All the lines below need retyping exactly, apart from the images.
Records for the exercise START
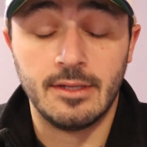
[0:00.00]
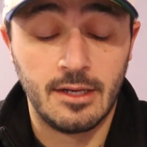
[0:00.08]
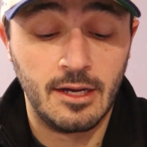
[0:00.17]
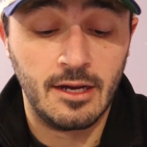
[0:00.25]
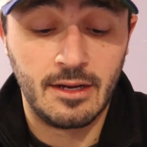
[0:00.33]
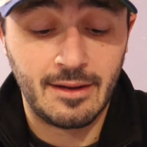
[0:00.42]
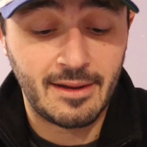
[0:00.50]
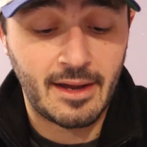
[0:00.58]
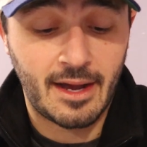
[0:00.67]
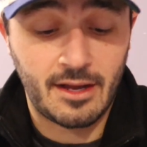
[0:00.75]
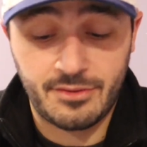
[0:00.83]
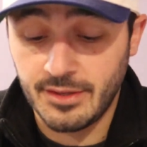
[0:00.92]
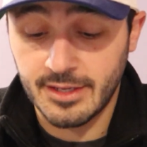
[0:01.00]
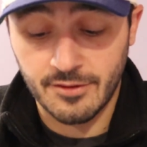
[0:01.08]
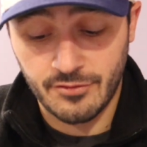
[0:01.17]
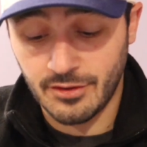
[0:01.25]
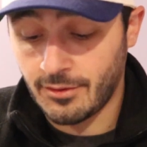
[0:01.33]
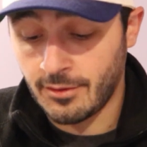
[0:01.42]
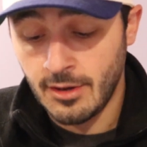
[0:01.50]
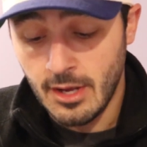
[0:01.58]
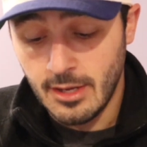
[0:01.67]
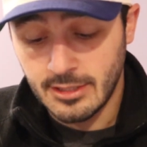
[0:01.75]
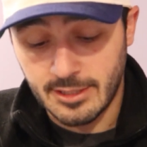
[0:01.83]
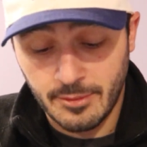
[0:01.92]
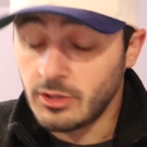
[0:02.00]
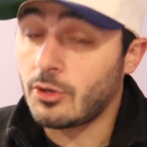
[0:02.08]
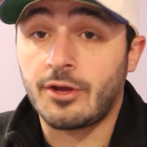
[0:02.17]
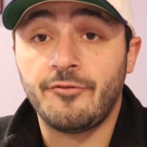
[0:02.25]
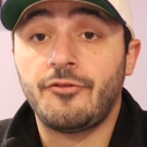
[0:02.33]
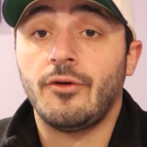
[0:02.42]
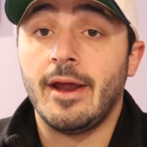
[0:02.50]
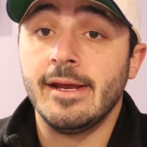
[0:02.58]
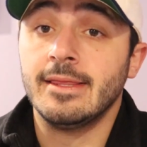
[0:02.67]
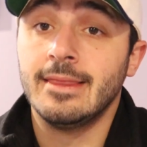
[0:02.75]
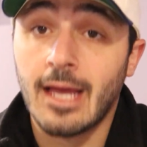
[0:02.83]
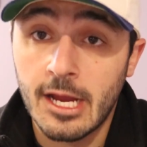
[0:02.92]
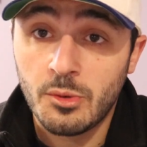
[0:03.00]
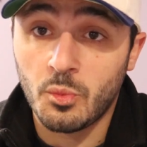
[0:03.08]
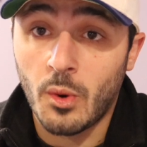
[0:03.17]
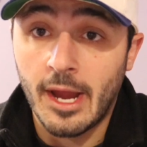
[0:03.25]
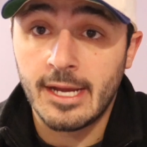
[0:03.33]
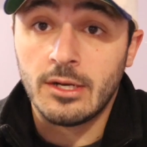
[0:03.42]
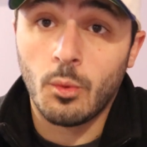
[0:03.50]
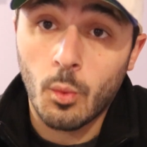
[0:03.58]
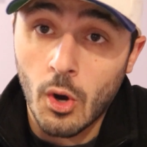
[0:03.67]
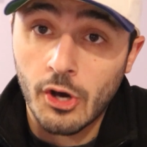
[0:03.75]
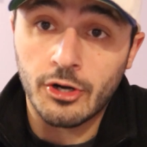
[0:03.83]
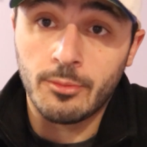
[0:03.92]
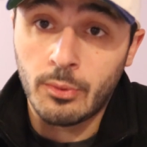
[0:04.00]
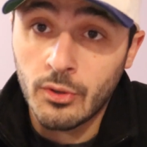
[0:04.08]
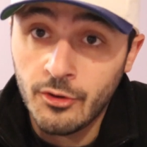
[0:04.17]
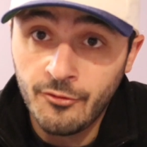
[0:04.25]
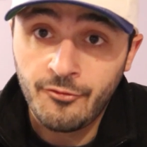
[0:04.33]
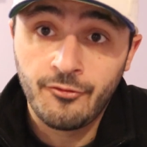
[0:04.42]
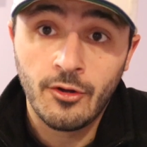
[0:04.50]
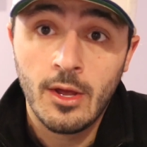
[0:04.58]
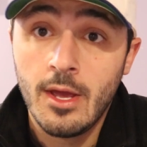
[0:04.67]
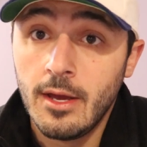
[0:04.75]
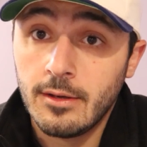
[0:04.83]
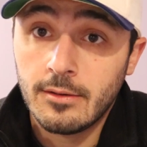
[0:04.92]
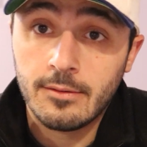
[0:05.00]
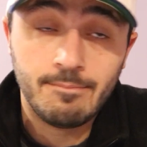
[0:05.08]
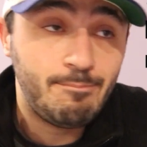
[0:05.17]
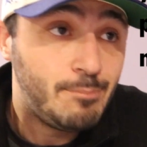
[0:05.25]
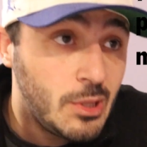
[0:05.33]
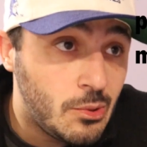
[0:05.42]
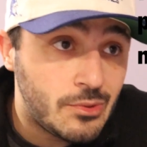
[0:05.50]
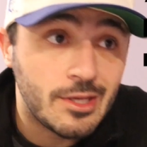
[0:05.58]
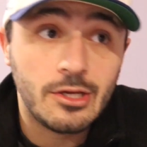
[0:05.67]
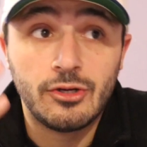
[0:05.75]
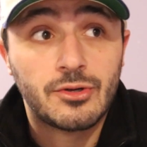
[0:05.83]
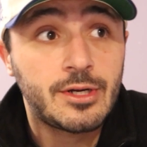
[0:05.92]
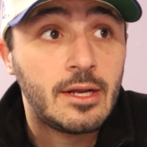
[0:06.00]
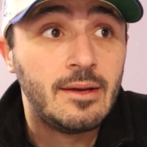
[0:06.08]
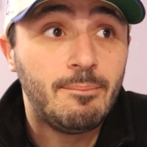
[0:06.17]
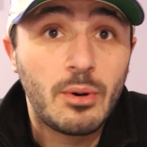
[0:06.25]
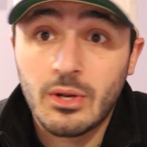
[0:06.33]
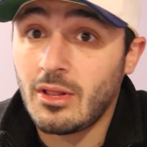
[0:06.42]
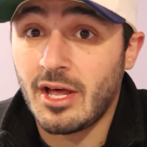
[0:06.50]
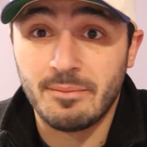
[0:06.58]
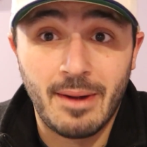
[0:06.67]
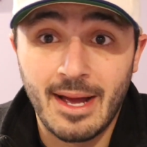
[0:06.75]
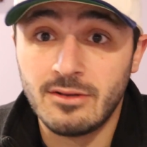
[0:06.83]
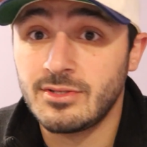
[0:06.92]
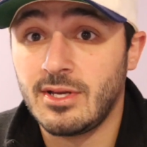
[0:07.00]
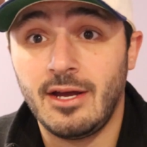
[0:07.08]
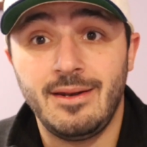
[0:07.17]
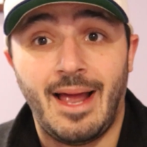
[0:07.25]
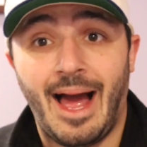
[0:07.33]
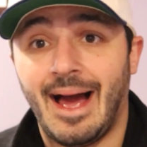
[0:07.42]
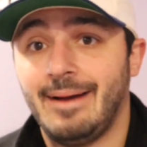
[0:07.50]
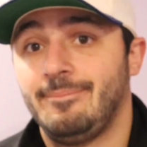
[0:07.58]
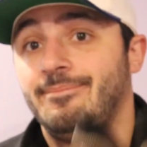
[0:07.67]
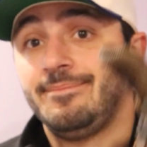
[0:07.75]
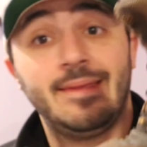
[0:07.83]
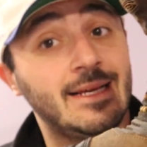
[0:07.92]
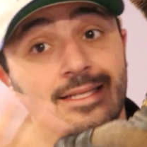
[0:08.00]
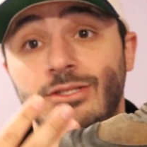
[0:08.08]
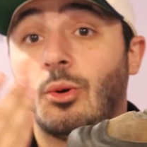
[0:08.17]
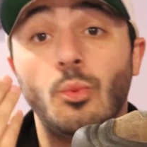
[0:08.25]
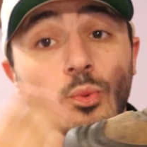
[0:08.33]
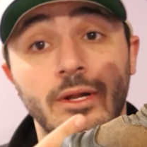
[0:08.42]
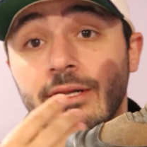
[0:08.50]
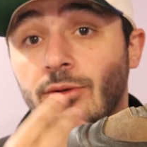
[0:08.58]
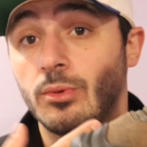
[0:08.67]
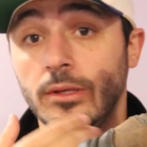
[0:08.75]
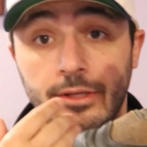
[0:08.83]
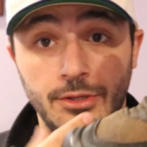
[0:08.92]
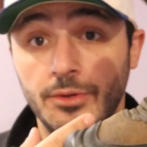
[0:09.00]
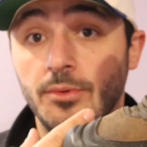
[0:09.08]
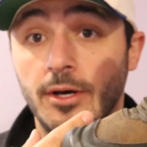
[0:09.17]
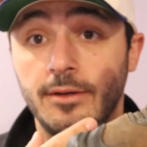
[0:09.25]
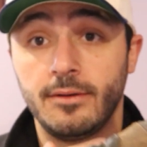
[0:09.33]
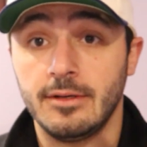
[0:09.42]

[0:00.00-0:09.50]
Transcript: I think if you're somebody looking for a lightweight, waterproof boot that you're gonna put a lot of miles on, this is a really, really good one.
Records for the exercise END
## Task response
[0:00.00]
[0:00.08]
[0:00.17]
[0:00.25]
[0:00.33]
[0:00.42]
[0:00.50]
[0:00.58]
[0:00.67]
[0:00.75]
[0:00.83]
[0:00.92]
[0:01.00]
[0:01.08]
[0:01.17]
[0:01.25]
[0:01.33]
[0:01.42]
[0:01.50]
[0:01.58]
[0:01.67]
[0:01.75]
[0:01.83]
[0:01.92]
[0:02.00]
[0:02.08]
[0:02.17]
[0:02.25]
[0:02.33]
[0:02.42]
[0:02.50]
[0:02.58]
[0:02.67]
[0:02.75]
[0:02.83]
[0:02.92]
[0:03.00]
[0:03.08]
[0:03.17]
[0:03.25]
[0:03.33]
[0:03.42]
[0:03.50]
[0:03.58]
[0:03.67]
[0:03.75]
[0:03.83]
[0:03.92]
[0:04.00]
[0:04.08]
[0:04.17]
[0:04.25]
[0:04.33]
[0:04.42]
[0:04.50]
[0:04.58]
[0:04.67]
[0:04.75]
[0:04.83]
[0:04.92]
[0:05.00]
[0:05.08]
[0:05.17]
[0:05.25]
[0:05.33]
[0:05.42]
[0:05.50]
[0:05.58]
[0:05.67]
[0:05.75]
[0:05.83]
[0:05.92]
[0:06.00]
[0:06.08]
[0:06.17]
[0:06.25]
[0:06.33]
[0:06.42]
[0:06.50]
[0:06.58]
[0:06.67]
[0:06.75]
[0:06.83]
[0:06.92]
[0:07.00]
[0:07.08]
[0:07.17]
[0:07.25]
[0:07.33]
[0:07.42]
[0:07.50]
[0:07.58]
[0:07.67]
[0:07.75]
[0:07.83]
[0:07.92]
[0:08.00]
[0:08.08]
[0:08.17]
[0:08.25]
[0:08.33]
[0:08.42]
[0:08.50]
[0:08.58]
[0:08.67]
[0:08.75]
[0:08.83]
[0:08.92]
[0:09.00]
[0:09.08]
[0:09.17]
[0:09.25]
[0:09.33]
[0:09.42]

[0:00.00-0:09.50]
Transcript: I think if you're somebody looking for a lightweight, waterproof boot that you're gonna put a lot of miles on, this is a really, really good one.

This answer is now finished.